Stretching some 1,100km (684 miles) from the mouth of the Atlantic Ocean at Denton Bridge to the interior where it gets its source in the Fouta Djallon highlands of Guinea, the River Gambia is the lifeblood of The Gambia. However, the history and uses of this highly navigable narrow passage in West Africa dates back centuries.
History reveals that it was because of the River Gambia that Europeans explorers were able to penetrate West Africa. The first foreigners to arrive in the country were the Portuguese, followed by several other European explorers including the Scotsman Mungo Park and Richard Jobson, a British explorer in 1588. When Jobson arrived in The Gambia, he journeyed through the River Gambia until he reached the east of the country from where he was able to draw the first map of Senegambia.
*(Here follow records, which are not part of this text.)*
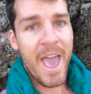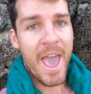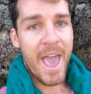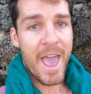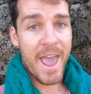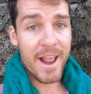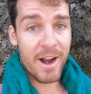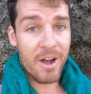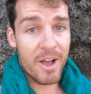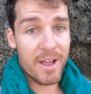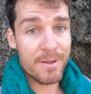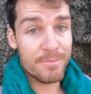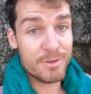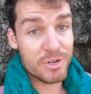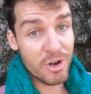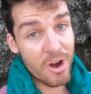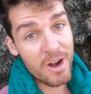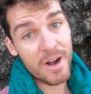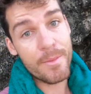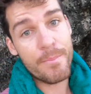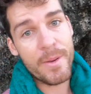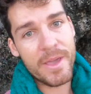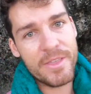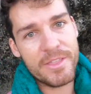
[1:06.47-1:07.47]
And I'm
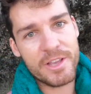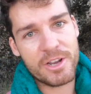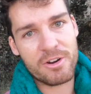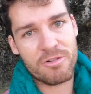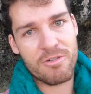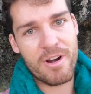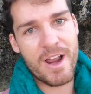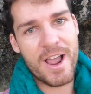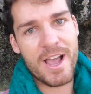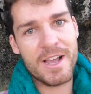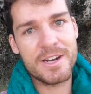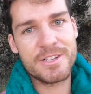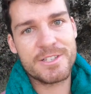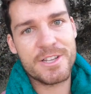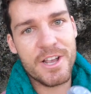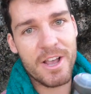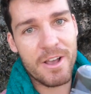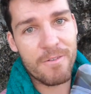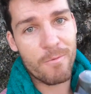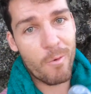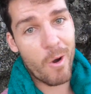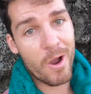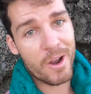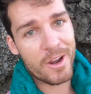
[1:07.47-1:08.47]
trying to beat the crowd. So
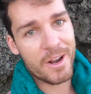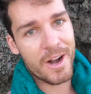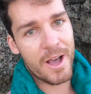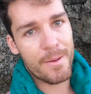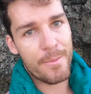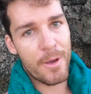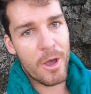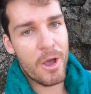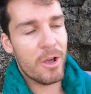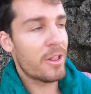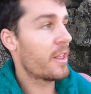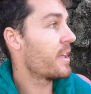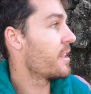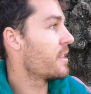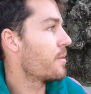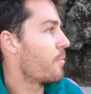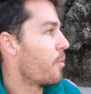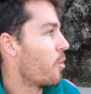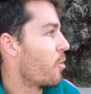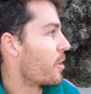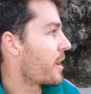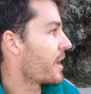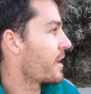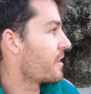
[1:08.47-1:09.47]
I've woken up early in the
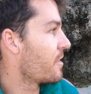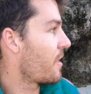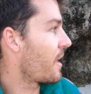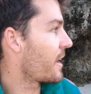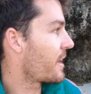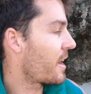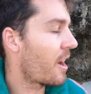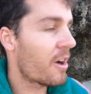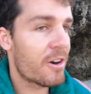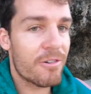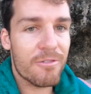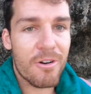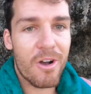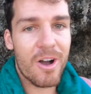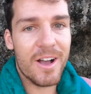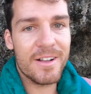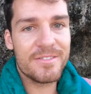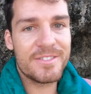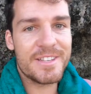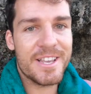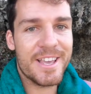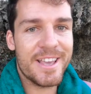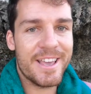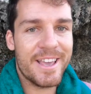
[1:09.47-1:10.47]
morning. Like I
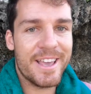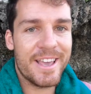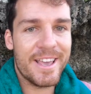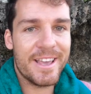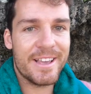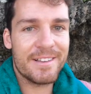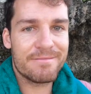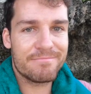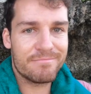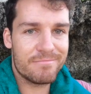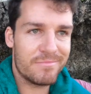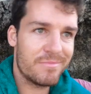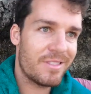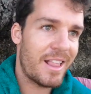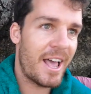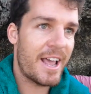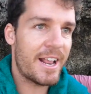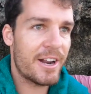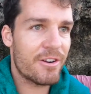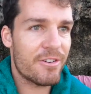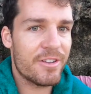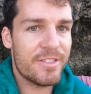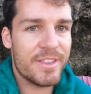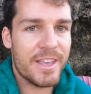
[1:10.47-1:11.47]
arrived here
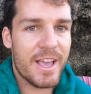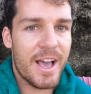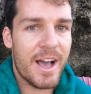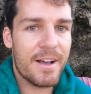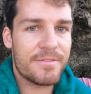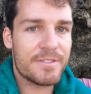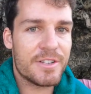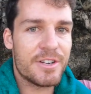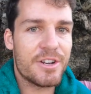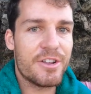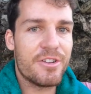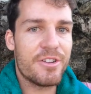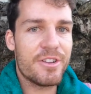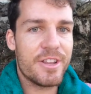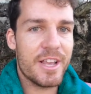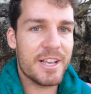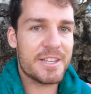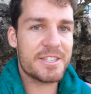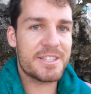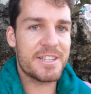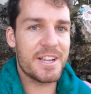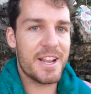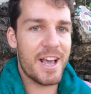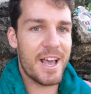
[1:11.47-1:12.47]
later in the afternoon
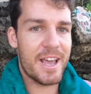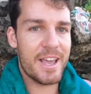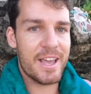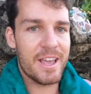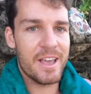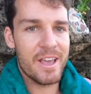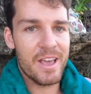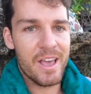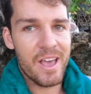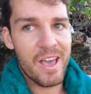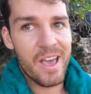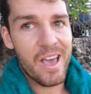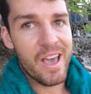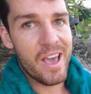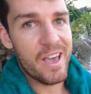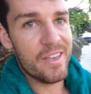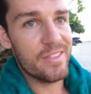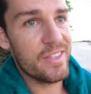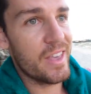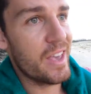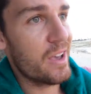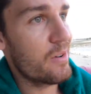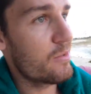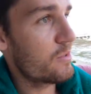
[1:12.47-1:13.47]
yesterday,
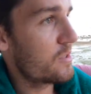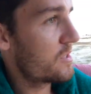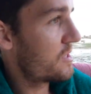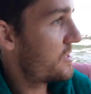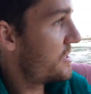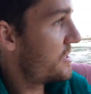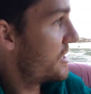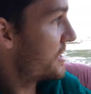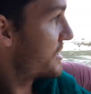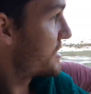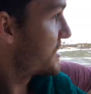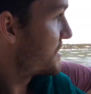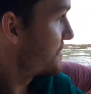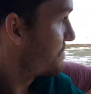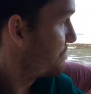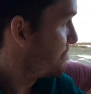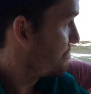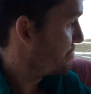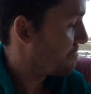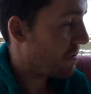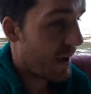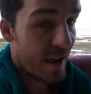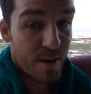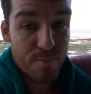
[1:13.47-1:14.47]
and there was just
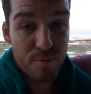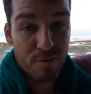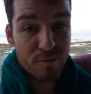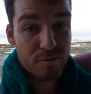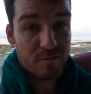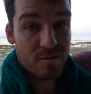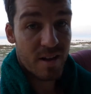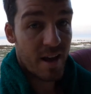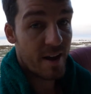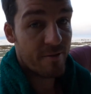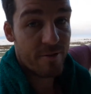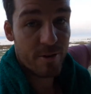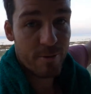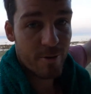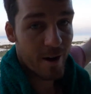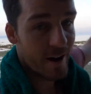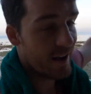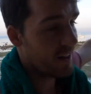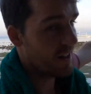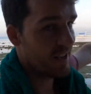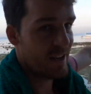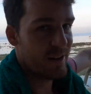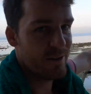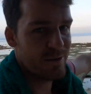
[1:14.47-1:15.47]
people everywhere.
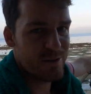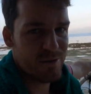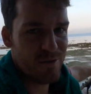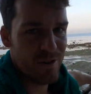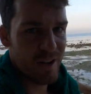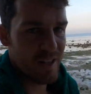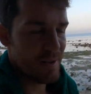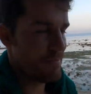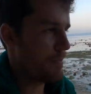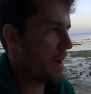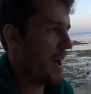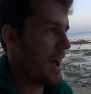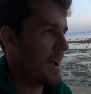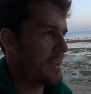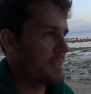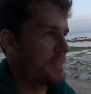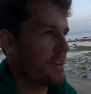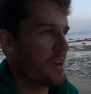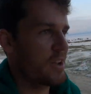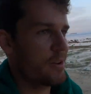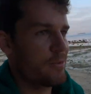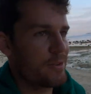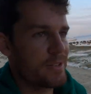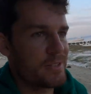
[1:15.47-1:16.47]
Like it was really packed.
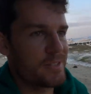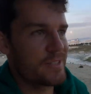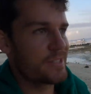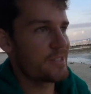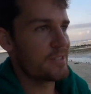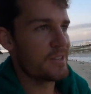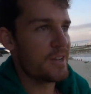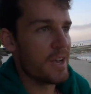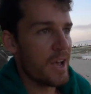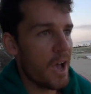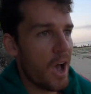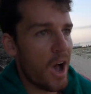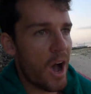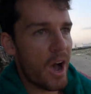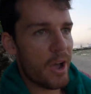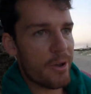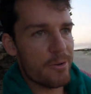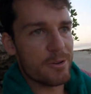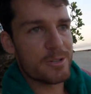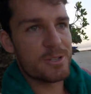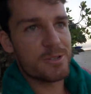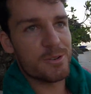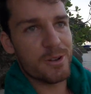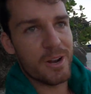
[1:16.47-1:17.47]
I always
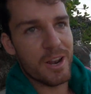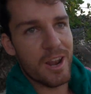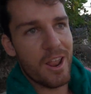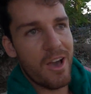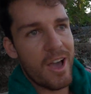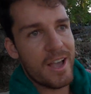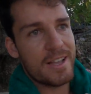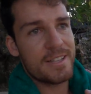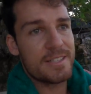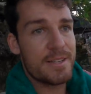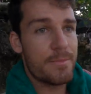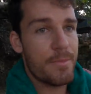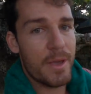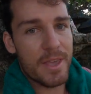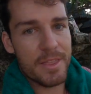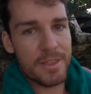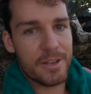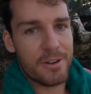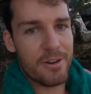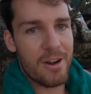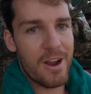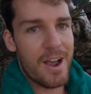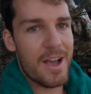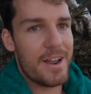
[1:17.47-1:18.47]
sort of like to beat the
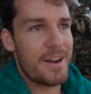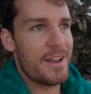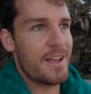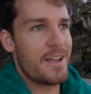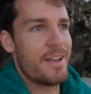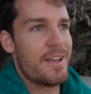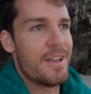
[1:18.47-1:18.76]
crowd.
For several years, rural communities especially those which grow rice live and work depending on the uninterrupted source of fresh river water from the river to feed their crops. Agriculture being a key driver of the Gambian economy, contributes significantly to the Gross Domestic Product, generating about 40% of total export earnings. The River Gambia has been and continues to be the main source of irrigation for communities in rural areas, allowing for enhanced food production. It’s typical that at certain times of the year, especially in parts of the Central and Upper River Regions that the river becomes inundated with sea water. During this period, farmers make use of the river water by embarking on mass irrigation farming.
The River Gambia is synonymous with fishing, and a good number of the population living close to the river make maximum use of it directly or indirectly. Fishing is another important local activity and is a source of employment for thousands of people living across The Gambia. Being an early occupation for many rural communities, the first settlers on the banks of River Gambia where the first to hone their skills. Because of the vitality and abundance of fish, strategic landing sites have sprung up along the River Gambia.
In the late 1970s when the first North Bank road was constructed, most locals didn’t see the need for a road at all. They were used to travelling everywhere by boat. To this day, you can depart from Banjul and in a few days you’re at the other end of the country. The River Gambia was and continues to be an effective transport system, transporting people and goods, delivering mail from Banjul to Basse, and even dispersing salaries to civil servants in the provinces.
With the introduction of roads this old means of transportation has witnessed a decline, but river transport is still the most popular choice for a whole range of commercial activities along the river in some river towns and villages in rural Gambia. In fact, it was because of the thriving nature of river transport that led to a surge in the number of villages and towns situated along the river. The river is also a key driver for tourism in the country, ferrying tourists up and down daily and exposing them to the wonders and beauty of the Gambian countryside.
With the availability of fresh river water in parts of the Central and Upper River Regions, a good number of Gambians depend on the river for domestic needs such as drinking, cooking and washing. Meanwhile, some use the river water to process salt. This art provides both an important source of food and income for locals living along the river.